**Material to process**:
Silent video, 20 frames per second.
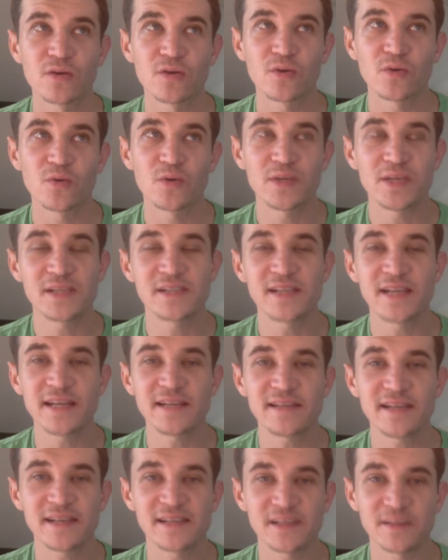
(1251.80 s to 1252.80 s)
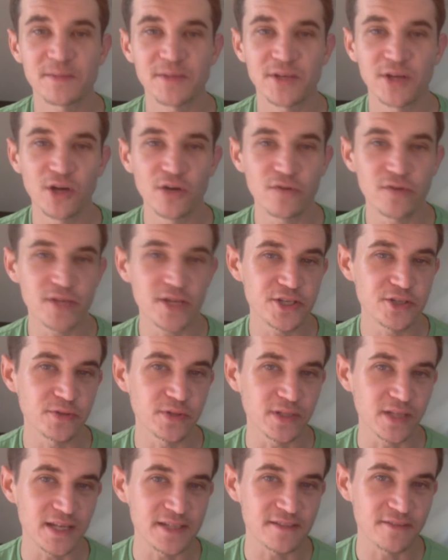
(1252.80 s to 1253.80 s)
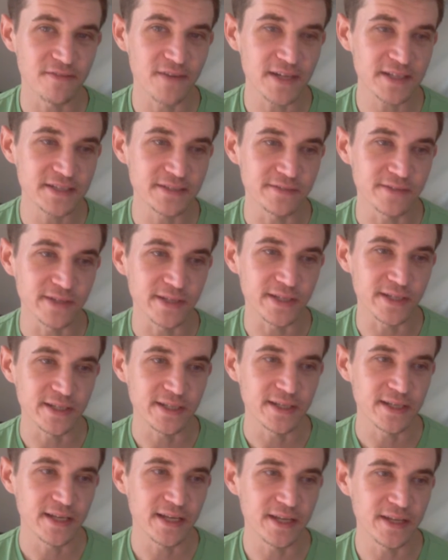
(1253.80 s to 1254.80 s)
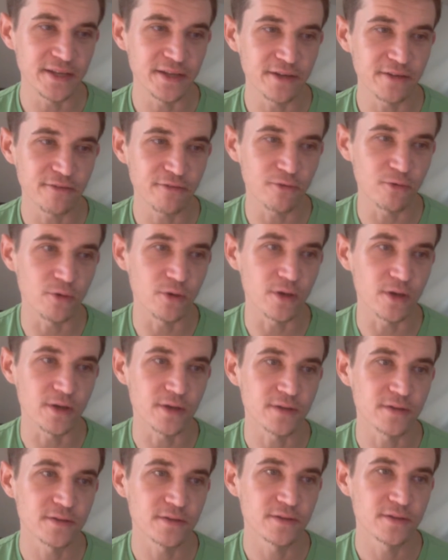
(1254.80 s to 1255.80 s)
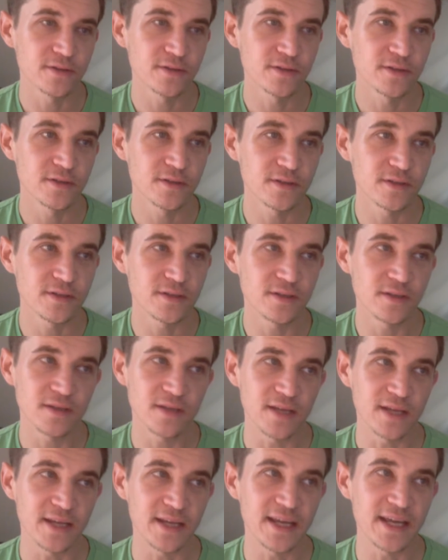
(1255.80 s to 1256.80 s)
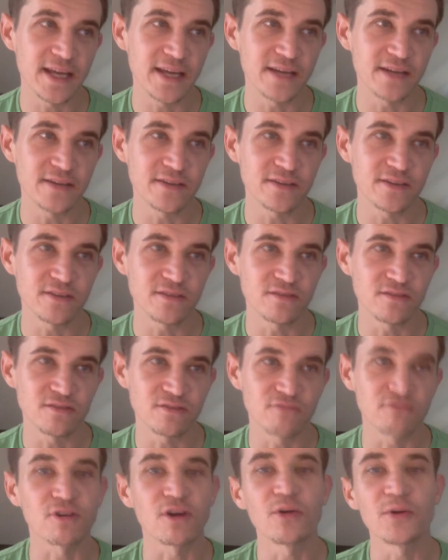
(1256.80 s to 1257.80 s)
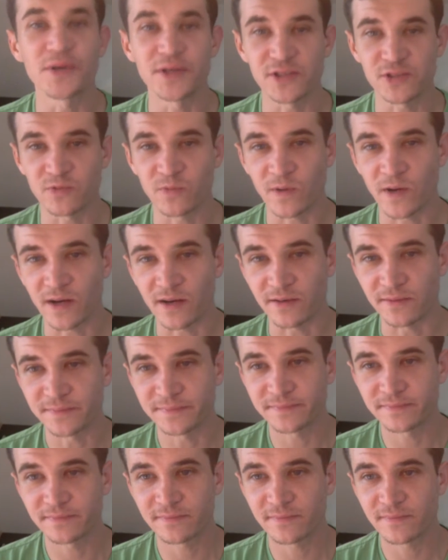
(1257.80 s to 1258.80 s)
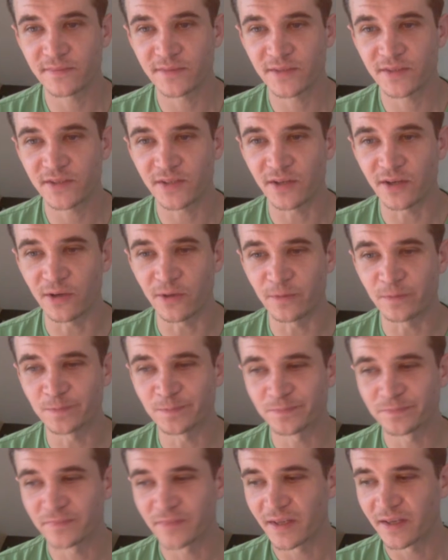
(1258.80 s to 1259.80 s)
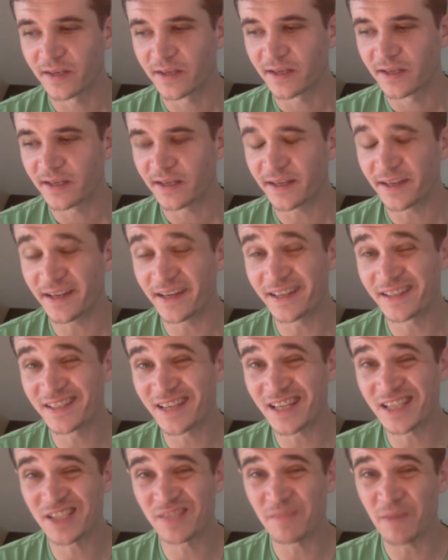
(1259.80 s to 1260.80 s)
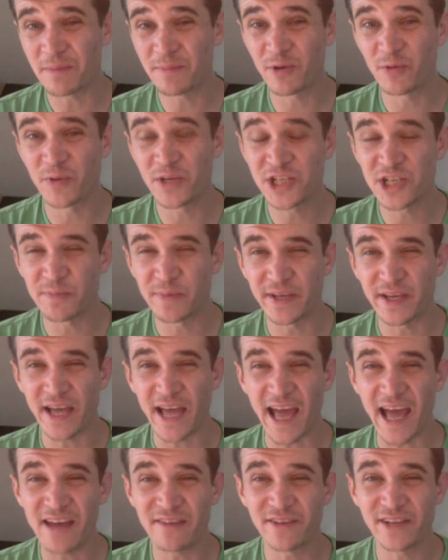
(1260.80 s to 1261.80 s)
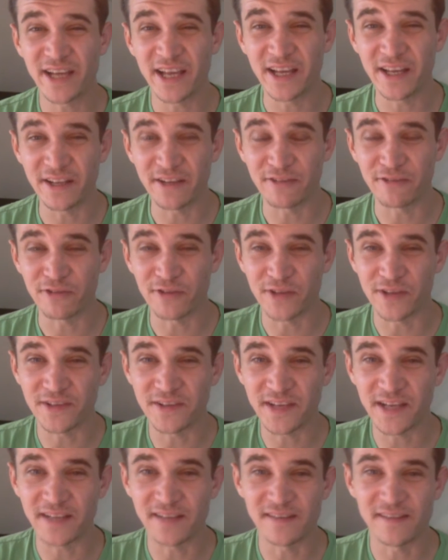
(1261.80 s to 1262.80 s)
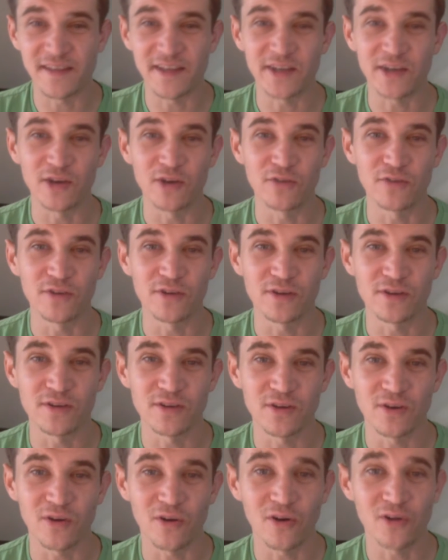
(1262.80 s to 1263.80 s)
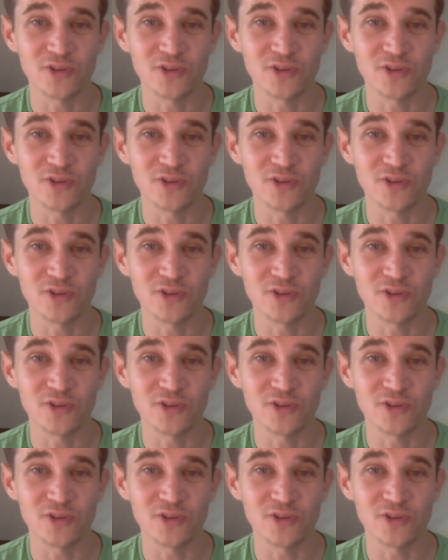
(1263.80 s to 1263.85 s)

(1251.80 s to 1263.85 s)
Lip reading: when the state takes something over, they do it less effectively, and therefore they can't grow it as well. So in a sense, maybe we should be advocating for the state to take over all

**What you will do**:
"(1251.80 s to 1252.80 s)" marks the first line to copy, and "(1251.80 s to 1263.85 s)" marks the last. Repeat that stretch above exactly, with no pictures.

**Result**:
(1251.80 s to 1252.80 s)
(1252.80 s to 1253.80 s)
(1253.80 s to 1254.80 s)
(1254.80 s to 1255.80 s)
(1255.80 s to 1256.80 s)
(1256.80 s to 1257.80 s)
(1257.80 s to 1258.80 s)
(1258.80 s to 1259.80 s)
(1259.80 s to 1260.80 s)
(1260.80 s to 1261.80 s)
(1261.80 s to 1262.80 s)
(1262.80 s to 1263.80 s)
(1263.80 s to 1263.85 s)

(1251.80 s to 1263.85 s)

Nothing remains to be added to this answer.